▸ **Exercise instructions**
Nothing in the entries should be altered. Write them out in full.

:::

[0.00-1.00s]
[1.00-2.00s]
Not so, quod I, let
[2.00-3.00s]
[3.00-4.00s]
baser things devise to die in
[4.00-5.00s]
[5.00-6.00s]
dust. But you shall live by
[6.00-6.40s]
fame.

:::

▸ **Solution for this task**
[0.00-1.00s]
[1.00-2.00s]
Not so, quod I, let
[2.00-3.00s]
[3.00-4.00s]
baser things devise to die in
[4.00-5.00s]
[5.00-6.00s]
dust. But you shall live by
[6.00-6.40s]
fame.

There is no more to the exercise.